__TASK DIRECTIONS__
Using the data below, tally the lines that include the string "says". Only the number is wanted.

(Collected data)

"""

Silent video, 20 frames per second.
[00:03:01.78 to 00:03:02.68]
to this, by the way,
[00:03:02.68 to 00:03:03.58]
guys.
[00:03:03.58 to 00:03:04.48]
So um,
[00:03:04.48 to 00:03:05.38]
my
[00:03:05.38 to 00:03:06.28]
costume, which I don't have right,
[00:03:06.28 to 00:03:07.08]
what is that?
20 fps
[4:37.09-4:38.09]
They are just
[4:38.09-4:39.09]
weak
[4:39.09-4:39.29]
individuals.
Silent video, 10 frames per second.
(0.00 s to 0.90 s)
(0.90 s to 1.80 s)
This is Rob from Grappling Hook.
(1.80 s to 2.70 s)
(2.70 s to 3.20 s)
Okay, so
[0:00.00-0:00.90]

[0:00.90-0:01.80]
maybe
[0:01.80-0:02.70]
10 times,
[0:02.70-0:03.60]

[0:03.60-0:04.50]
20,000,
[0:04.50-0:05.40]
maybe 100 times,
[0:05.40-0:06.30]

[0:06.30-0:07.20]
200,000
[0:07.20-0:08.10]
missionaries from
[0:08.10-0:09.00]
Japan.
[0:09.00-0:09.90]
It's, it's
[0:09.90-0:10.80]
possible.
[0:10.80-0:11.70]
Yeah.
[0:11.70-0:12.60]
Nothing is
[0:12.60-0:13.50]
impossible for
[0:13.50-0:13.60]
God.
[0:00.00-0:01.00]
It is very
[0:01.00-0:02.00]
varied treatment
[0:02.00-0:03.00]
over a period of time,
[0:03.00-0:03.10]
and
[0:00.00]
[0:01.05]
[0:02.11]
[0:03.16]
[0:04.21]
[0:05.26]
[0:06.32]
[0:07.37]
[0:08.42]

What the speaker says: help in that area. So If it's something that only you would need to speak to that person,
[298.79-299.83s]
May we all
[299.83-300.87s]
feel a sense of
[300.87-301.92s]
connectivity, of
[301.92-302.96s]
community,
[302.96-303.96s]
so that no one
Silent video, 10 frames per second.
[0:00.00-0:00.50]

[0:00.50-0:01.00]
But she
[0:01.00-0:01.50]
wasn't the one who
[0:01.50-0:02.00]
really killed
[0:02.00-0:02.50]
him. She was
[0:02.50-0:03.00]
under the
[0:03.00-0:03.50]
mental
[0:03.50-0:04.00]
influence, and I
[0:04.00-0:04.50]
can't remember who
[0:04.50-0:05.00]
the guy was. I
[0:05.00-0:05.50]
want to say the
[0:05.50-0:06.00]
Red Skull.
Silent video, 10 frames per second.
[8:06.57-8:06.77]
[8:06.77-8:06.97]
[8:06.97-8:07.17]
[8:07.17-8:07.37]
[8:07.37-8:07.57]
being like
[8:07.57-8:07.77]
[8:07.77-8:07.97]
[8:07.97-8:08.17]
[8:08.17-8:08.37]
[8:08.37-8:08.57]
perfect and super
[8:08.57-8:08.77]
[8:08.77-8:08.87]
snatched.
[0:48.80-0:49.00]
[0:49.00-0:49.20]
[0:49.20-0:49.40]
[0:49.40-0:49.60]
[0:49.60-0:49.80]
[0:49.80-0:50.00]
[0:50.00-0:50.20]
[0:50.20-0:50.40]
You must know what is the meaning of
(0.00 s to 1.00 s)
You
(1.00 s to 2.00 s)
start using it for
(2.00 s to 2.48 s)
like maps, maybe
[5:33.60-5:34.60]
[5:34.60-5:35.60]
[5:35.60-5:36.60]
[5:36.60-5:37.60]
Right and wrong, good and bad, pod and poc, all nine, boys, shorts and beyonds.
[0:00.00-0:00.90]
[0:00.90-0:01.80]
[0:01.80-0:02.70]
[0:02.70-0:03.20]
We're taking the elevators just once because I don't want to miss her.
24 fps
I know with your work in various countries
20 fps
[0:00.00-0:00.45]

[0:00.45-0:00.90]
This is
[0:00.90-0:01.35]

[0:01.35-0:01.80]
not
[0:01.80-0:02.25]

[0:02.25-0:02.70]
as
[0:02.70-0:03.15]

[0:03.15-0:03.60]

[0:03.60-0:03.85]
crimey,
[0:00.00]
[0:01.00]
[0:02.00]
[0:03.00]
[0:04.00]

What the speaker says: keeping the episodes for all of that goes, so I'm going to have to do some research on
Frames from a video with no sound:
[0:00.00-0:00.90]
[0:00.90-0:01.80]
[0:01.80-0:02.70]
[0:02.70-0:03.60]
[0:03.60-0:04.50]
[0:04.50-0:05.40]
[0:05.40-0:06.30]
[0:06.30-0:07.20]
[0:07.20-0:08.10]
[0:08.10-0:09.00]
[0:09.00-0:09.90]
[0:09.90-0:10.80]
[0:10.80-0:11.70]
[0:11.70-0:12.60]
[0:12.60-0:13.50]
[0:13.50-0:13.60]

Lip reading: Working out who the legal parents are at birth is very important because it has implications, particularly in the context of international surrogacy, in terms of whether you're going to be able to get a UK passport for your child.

"""

__THE ANSWER__
2